(Collected data entries)
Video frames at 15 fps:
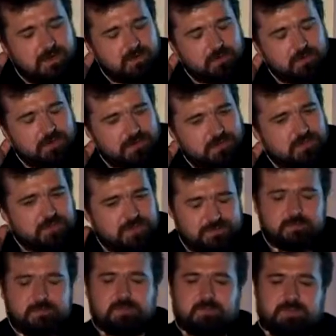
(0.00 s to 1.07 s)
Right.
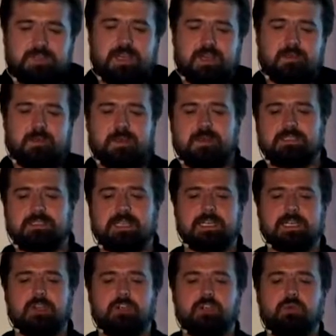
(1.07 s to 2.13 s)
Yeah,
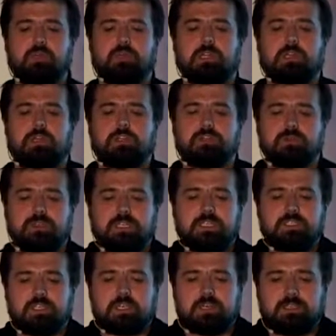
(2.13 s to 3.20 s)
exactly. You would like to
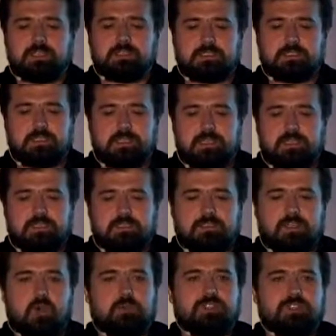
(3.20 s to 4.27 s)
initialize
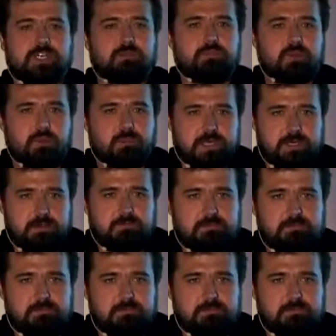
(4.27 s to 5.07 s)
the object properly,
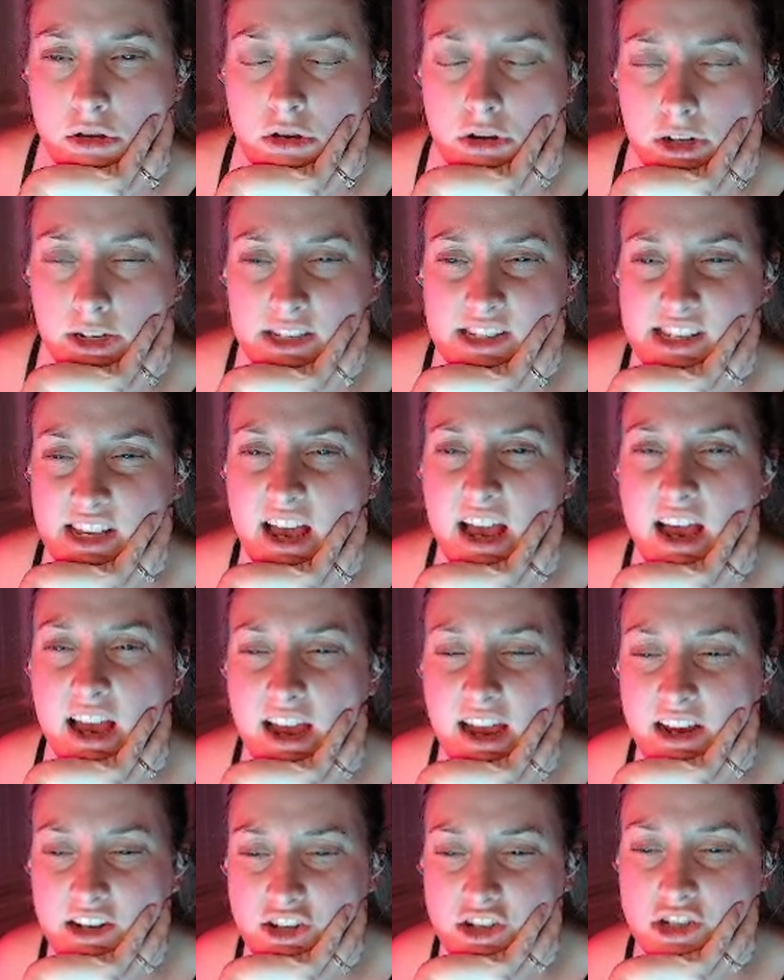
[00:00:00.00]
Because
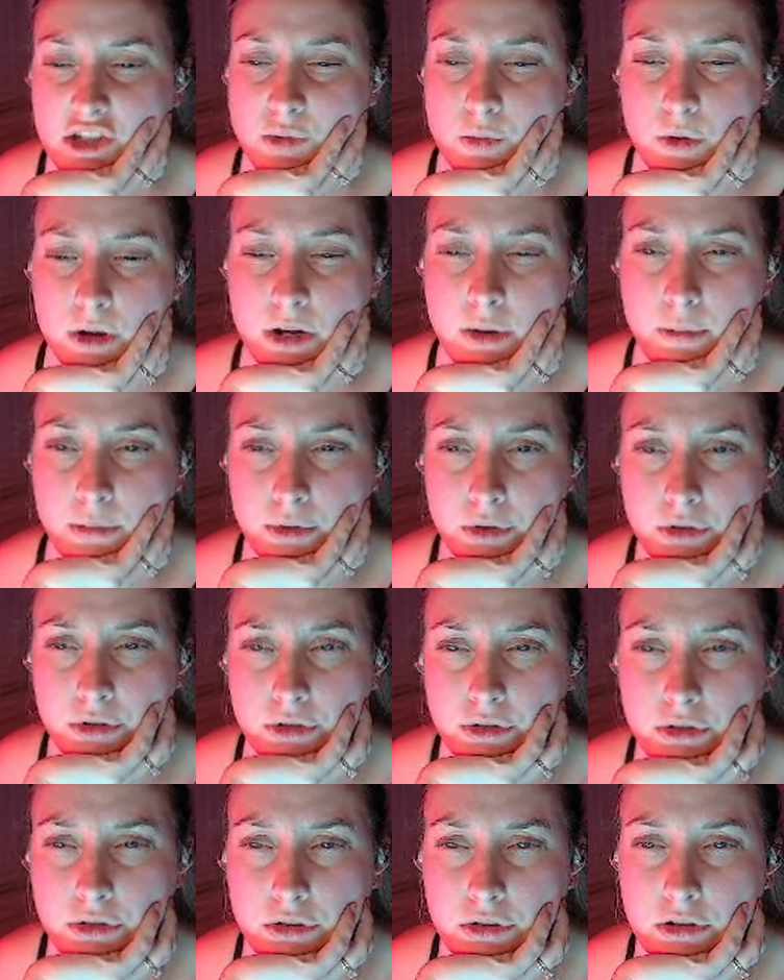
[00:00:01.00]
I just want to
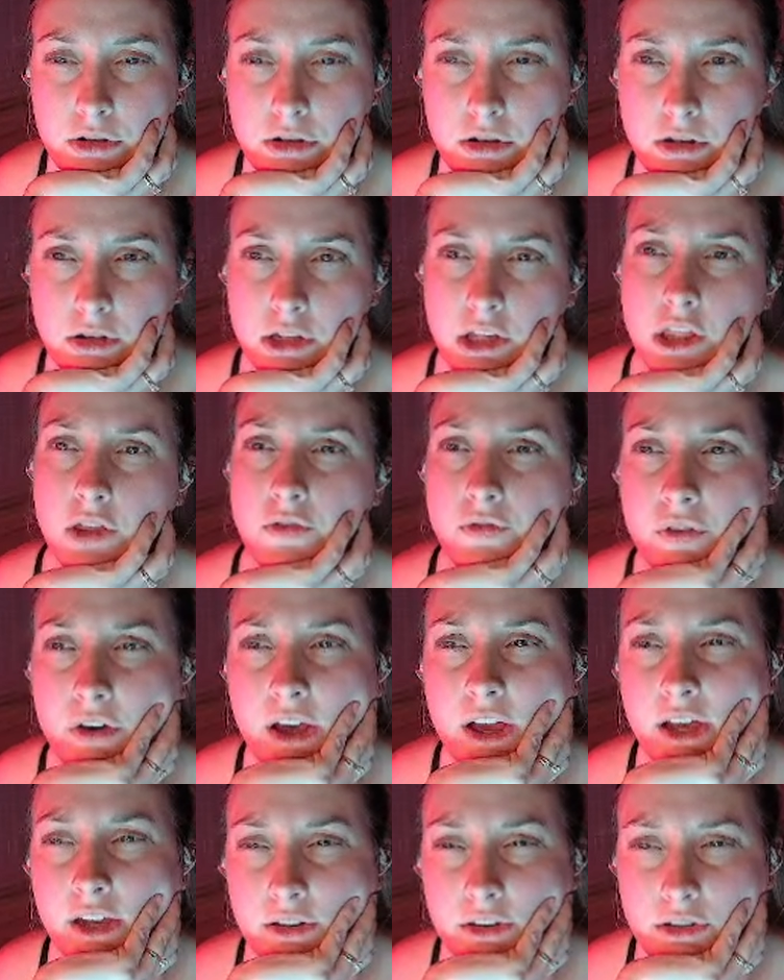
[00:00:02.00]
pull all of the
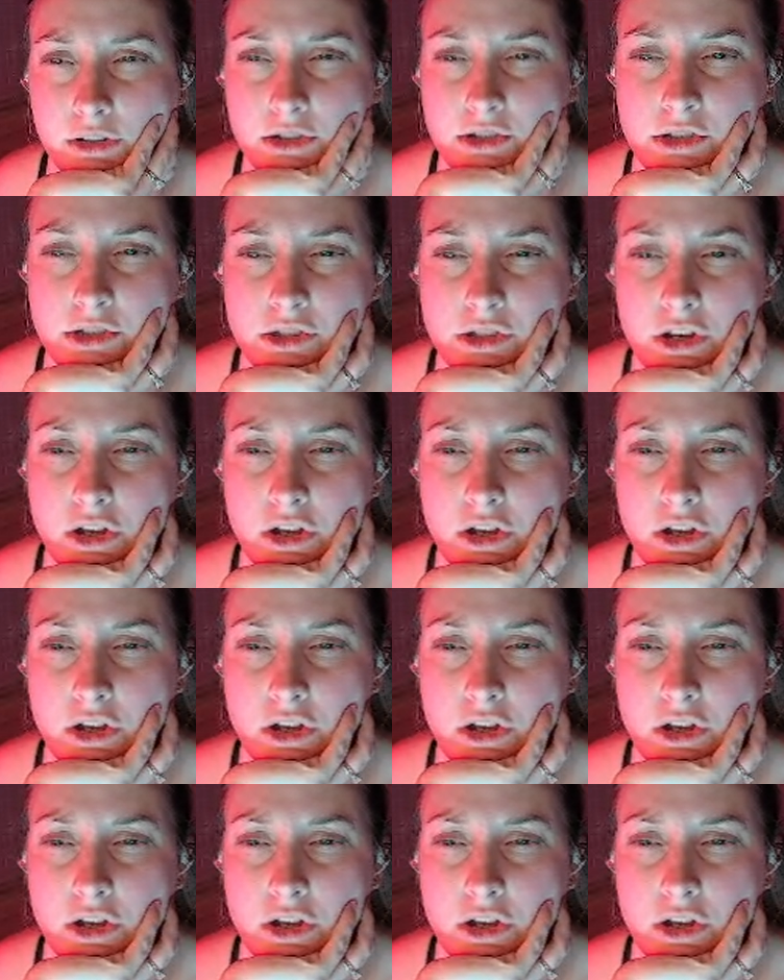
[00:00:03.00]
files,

• [Problem description] The answer must be an exact copy of the lines from the one with "(3.20 s to 4.27 s)" through the final line above, both ends included, and nothing else; pictures stay out.

• [Result of the exercise]
(3.20 s to 4.27 s)
initialize
(4.27 s to 5.07 s)
the object properly,
[00:00:00.00]
Because
[00:00:01.00]
I just want to
[00:00:02.00]
pull all of the
[00:00:03.00]
files,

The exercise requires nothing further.